The Lesson: If you know you are going to be doing math, hire the Math Whiz. If you are writing a story, hire the Chatterbox. The quality of the "guessing" depends entirely on how well the intern's training matches the job you are giving them.

The "Merging" Mistake

The researchers then asked: "What if we have both a Math Whiz and a Chatterbox available? Can we just mix their brains together to make one super-intern?"

They tried Weight Averaging (literally mixing the intern's brain weights together).

  • Result: Disaster. The new "Super-Intern" was confused. They tried to be a little bit of both, and ended up being mediocre at both. It was like mixing oil and water; you just get a messy sludge.

The Smart Solution: The "Smart Manager"

Instead of mixing their brains, the researchers tried a Smart Manager approach (Inference-Time Composition).

Imagine you have both interns sitting at the desk. Before you ask them to guess the next bricks, the Manager looks at the current task:

  • "Oh, we are doing a math problem? Math Whiz, you take the lead!"
  • "Oh, we are writing a poem? Chatterbox, you take the lead!"

They found two ways to do this:

  1. Confidence Routing: The Manager asks, "Who feels most confident about this guess?" and picks that intern. This worked very well.
  2. Merged-Tree Verification (The Best Way): The Manager lets both interns shout out their guesses at the same time, but keeps their lists separate. The Architect (Target Model) then checks all the guesses from both lists at once.
    • Analogy: It's like having two different teams of detectives solving a mystery. Instead of forcing them to agree on one theory, you let them both present their theories, and you pick the one that fits the evidence best. This gave the best results of all.

Why Entropy (Confusion) Didn't Work

The researchers also tried to use "Confusion" (Entropy) as a signal. They thought, "If the intern is confused, maybe we should switch to the other intern."

  • Result: It didn't work well. The interns were often confused even when they were right.
  • Better Signal: Confidence. If an intern says, "I am 99% sure this is the right brick," that is a much better signal to trust them than asking, "Are you confused?"

The "Depth" Surprise

Finally, they noticed something interesting about how deep the guesses go.

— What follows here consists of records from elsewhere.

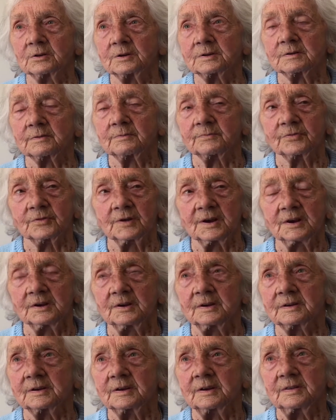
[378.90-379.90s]
lots of
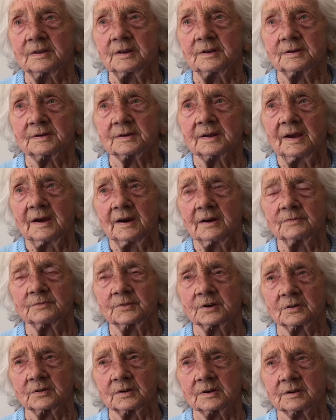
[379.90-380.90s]
friends in this.
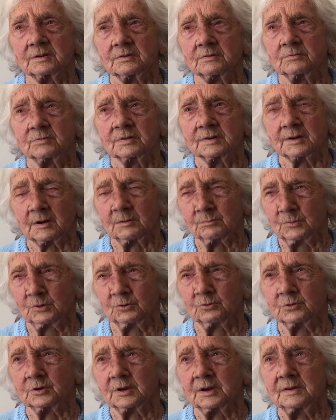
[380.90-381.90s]
I've done some
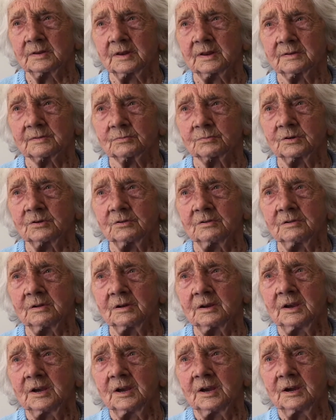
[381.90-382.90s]
good in this
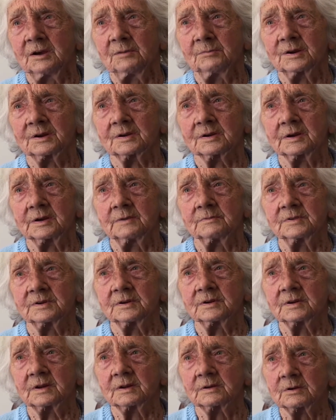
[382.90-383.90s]
world, but I haven't
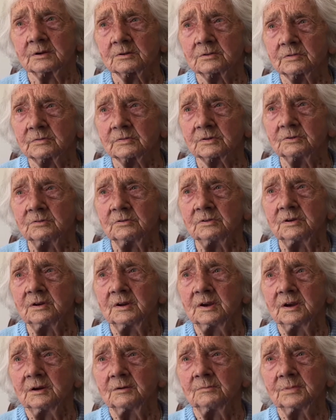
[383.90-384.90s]
done a lot of
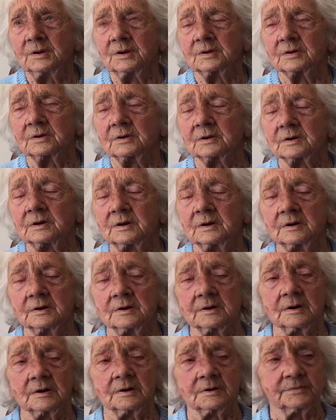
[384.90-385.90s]
good. But I,
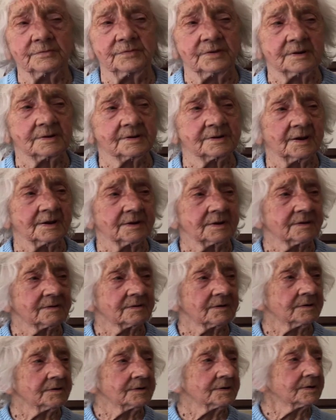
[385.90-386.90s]
I, I feel
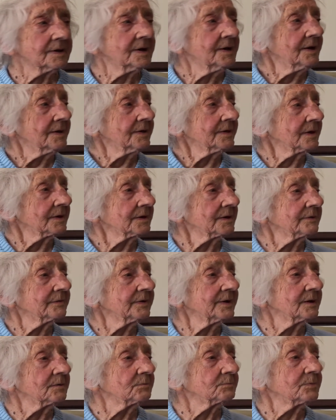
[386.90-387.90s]
satisfied that
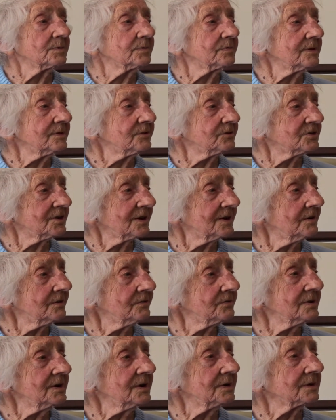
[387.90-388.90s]
I've helped with this
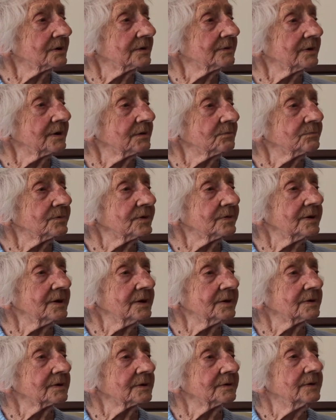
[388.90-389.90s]
charity and I've helped with
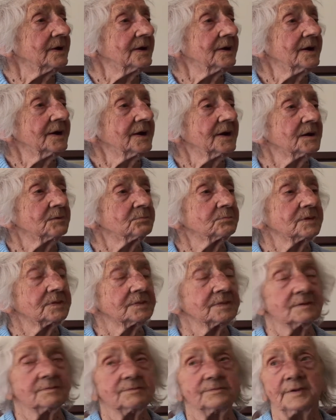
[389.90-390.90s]
that and I've helped
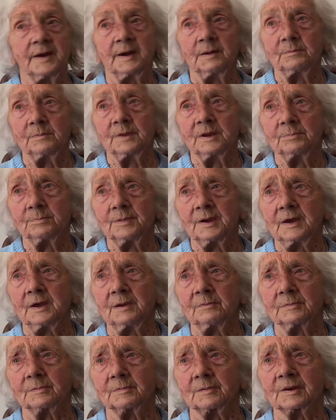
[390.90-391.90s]
with the family
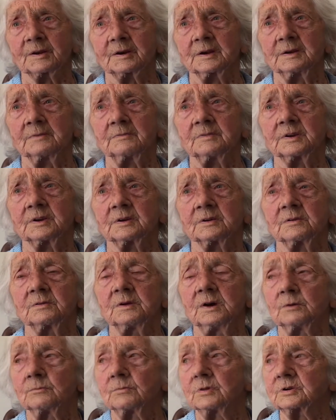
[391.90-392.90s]
perhaps, but I haven't done
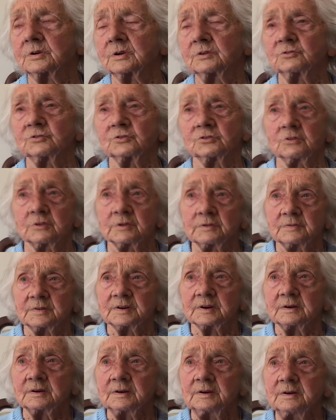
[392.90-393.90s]
what I should
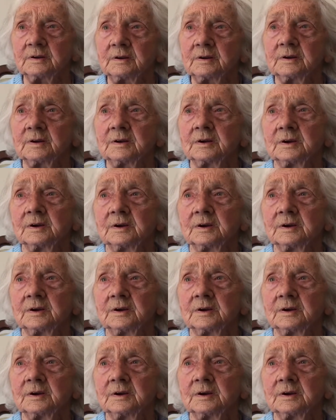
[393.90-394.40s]
have done.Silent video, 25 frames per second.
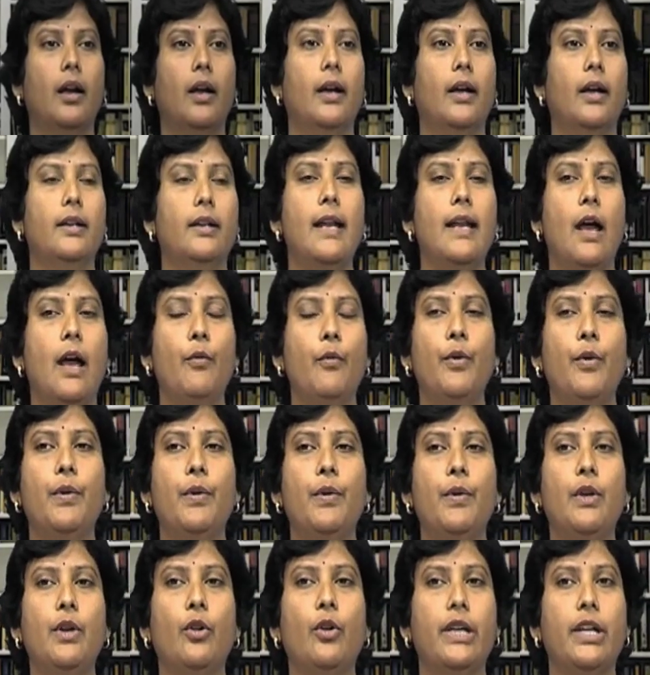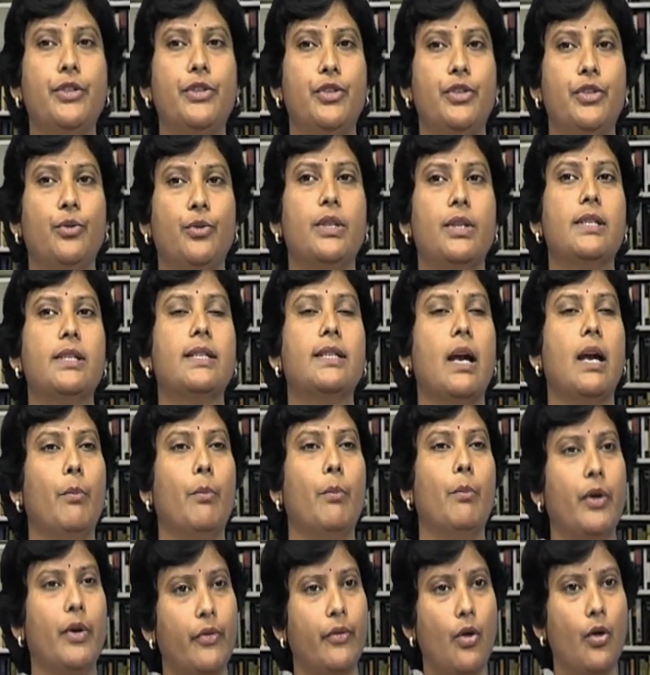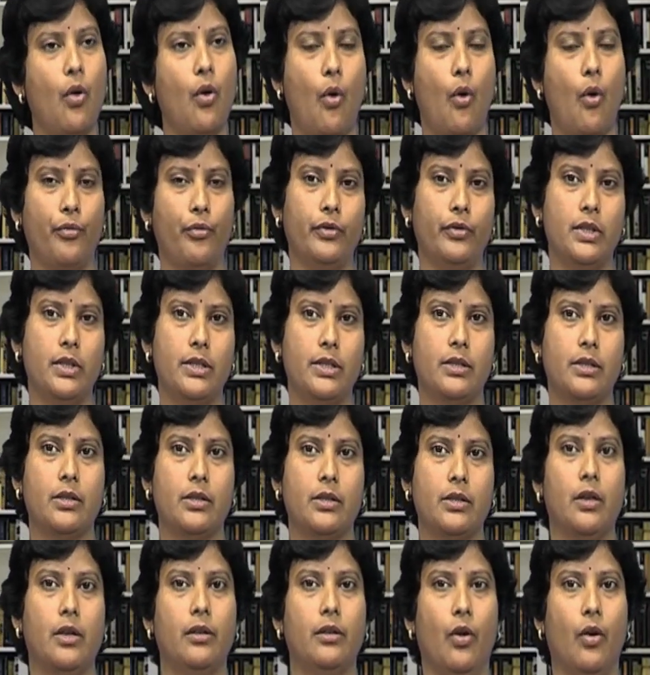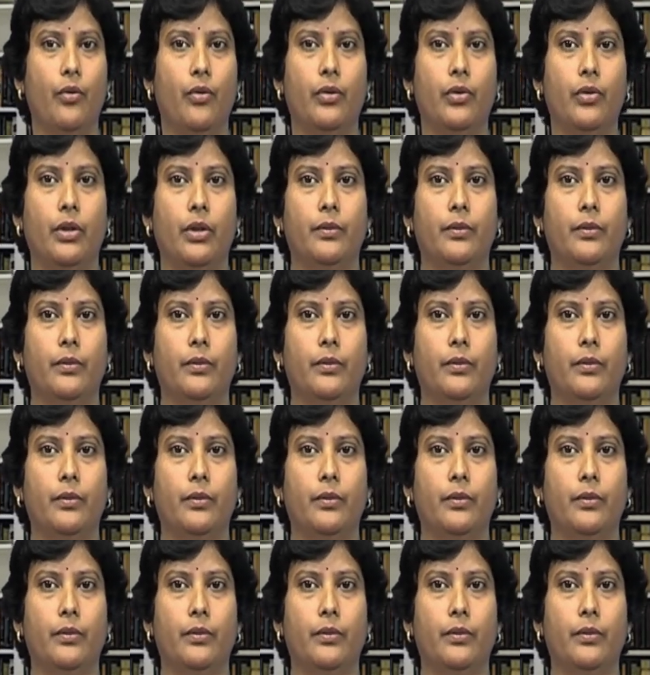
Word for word: Now we will look into the summary of this novel.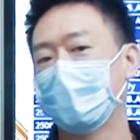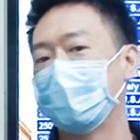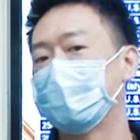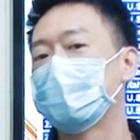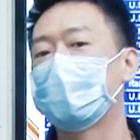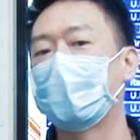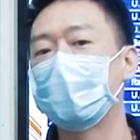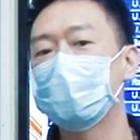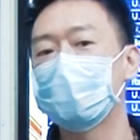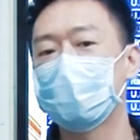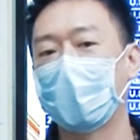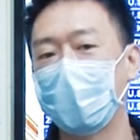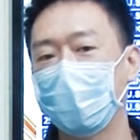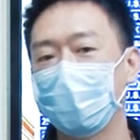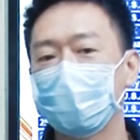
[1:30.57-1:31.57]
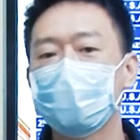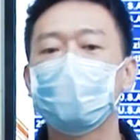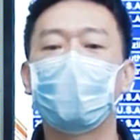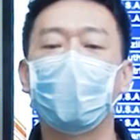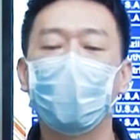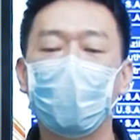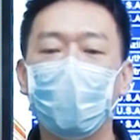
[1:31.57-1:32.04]
stay safe,
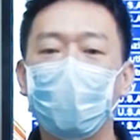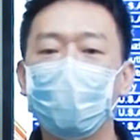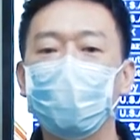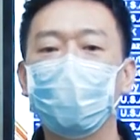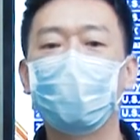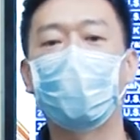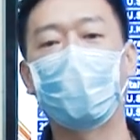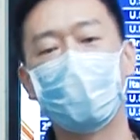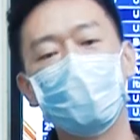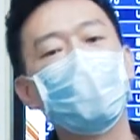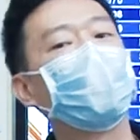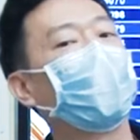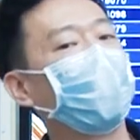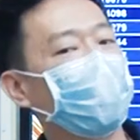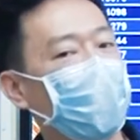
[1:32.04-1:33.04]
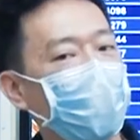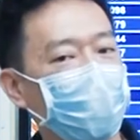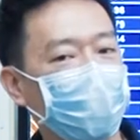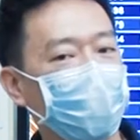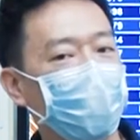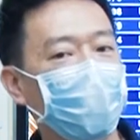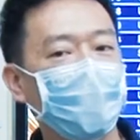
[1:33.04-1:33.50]
stay home, and stay
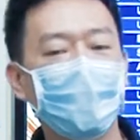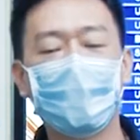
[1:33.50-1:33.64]
healthy.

  • Shallow Guesses (The first few bricks): It helps to have a broad mix of ideas.
  • Deep Guesses (The 10th or 20th brick): You really need the specialist. If you are deep into a complex math proof, the Chatterbox will get lost. The Math Whiz is the only one who can keep the chain of logic going.

Summary in One Sentence

To make AI faster, don't just train a "jack-of-all-trades" assistant; instead, train specialized experts for specific jobs, and use a smart system to pick the right expert (or let them both work) at the exact moment you need them.